======== Exercise inputs

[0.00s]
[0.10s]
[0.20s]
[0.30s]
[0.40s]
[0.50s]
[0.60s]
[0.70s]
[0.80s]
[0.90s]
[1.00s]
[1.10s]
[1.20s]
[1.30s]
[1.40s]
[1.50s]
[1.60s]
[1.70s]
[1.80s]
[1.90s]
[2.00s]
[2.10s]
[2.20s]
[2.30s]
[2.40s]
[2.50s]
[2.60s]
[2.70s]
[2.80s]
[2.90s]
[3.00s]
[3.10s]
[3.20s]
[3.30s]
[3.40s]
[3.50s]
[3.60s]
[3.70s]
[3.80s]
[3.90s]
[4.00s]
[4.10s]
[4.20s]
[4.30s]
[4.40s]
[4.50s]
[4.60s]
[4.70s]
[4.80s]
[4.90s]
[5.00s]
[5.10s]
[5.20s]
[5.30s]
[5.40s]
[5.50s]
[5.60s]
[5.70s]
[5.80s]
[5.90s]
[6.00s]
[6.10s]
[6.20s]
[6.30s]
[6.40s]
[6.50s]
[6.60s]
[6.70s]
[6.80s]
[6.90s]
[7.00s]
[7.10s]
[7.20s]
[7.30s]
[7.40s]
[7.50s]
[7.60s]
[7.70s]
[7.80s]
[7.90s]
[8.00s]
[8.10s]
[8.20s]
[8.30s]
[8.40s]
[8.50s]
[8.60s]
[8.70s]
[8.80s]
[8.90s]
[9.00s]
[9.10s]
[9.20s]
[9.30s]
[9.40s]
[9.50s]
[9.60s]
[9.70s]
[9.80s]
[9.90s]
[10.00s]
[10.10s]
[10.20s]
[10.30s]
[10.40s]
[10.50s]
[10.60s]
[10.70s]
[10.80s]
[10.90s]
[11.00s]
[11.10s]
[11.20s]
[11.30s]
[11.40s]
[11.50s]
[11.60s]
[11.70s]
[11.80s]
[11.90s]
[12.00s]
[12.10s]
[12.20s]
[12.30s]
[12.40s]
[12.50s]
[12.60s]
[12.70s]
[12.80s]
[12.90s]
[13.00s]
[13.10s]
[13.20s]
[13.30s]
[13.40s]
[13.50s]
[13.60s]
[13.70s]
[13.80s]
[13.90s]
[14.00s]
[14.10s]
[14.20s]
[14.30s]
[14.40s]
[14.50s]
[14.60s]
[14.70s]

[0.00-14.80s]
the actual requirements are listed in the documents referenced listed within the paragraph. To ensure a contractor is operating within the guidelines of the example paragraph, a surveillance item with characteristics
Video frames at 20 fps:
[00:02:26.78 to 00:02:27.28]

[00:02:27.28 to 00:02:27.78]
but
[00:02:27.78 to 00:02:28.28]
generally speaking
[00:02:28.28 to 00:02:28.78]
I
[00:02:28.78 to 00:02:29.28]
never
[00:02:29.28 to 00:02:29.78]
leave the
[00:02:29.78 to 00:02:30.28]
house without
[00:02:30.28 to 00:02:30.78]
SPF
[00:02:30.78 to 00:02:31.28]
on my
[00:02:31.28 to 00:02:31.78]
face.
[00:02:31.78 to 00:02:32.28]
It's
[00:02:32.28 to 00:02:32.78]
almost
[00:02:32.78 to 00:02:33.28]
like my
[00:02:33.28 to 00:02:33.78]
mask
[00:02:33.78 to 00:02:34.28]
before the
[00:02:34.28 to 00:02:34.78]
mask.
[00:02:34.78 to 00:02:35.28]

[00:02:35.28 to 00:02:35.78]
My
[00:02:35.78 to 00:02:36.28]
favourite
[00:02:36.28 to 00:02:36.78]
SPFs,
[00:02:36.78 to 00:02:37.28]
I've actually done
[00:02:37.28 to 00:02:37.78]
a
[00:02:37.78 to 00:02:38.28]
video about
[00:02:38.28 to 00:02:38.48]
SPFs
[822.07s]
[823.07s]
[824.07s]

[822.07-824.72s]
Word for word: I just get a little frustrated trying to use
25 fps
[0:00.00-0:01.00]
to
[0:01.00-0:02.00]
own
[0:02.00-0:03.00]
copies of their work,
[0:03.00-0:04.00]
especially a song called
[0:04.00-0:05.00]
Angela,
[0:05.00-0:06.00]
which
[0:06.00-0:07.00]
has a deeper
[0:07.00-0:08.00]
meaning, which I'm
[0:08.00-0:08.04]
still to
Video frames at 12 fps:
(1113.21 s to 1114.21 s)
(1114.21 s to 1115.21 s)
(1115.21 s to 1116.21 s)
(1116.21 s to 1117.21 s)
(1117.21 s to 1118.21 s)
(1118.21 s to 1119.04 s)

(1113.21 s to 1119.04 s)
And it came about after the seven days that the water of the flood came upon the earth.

================

▶ Problem statement
Taking the lines above, repeat exactly those from the line that contains "[0:00.00-0:01.00]" through the line that contains "(1113.21 s to 1114.21 s)", and both of those lines as well. Include nothing else.

▶ Your solution
[0:00.00-0:01.00]
to
[0:01.00-0:02.00]
own
[0:02.00-0:03.00]
copies of their work,
[0:03.00-0:04.00]
especially a song called
[0:04.00-0:05.00]
Angela,
[0:05.00-0:06.00]
which
[0:06.00-0:07.00]
has a deeper
[0:07.00-0:08.00]
meaning, which I'm
[0:08.00-0:08.04]
still to
Video frames at 12 fps:
(1113.21 s to 1114.21 s)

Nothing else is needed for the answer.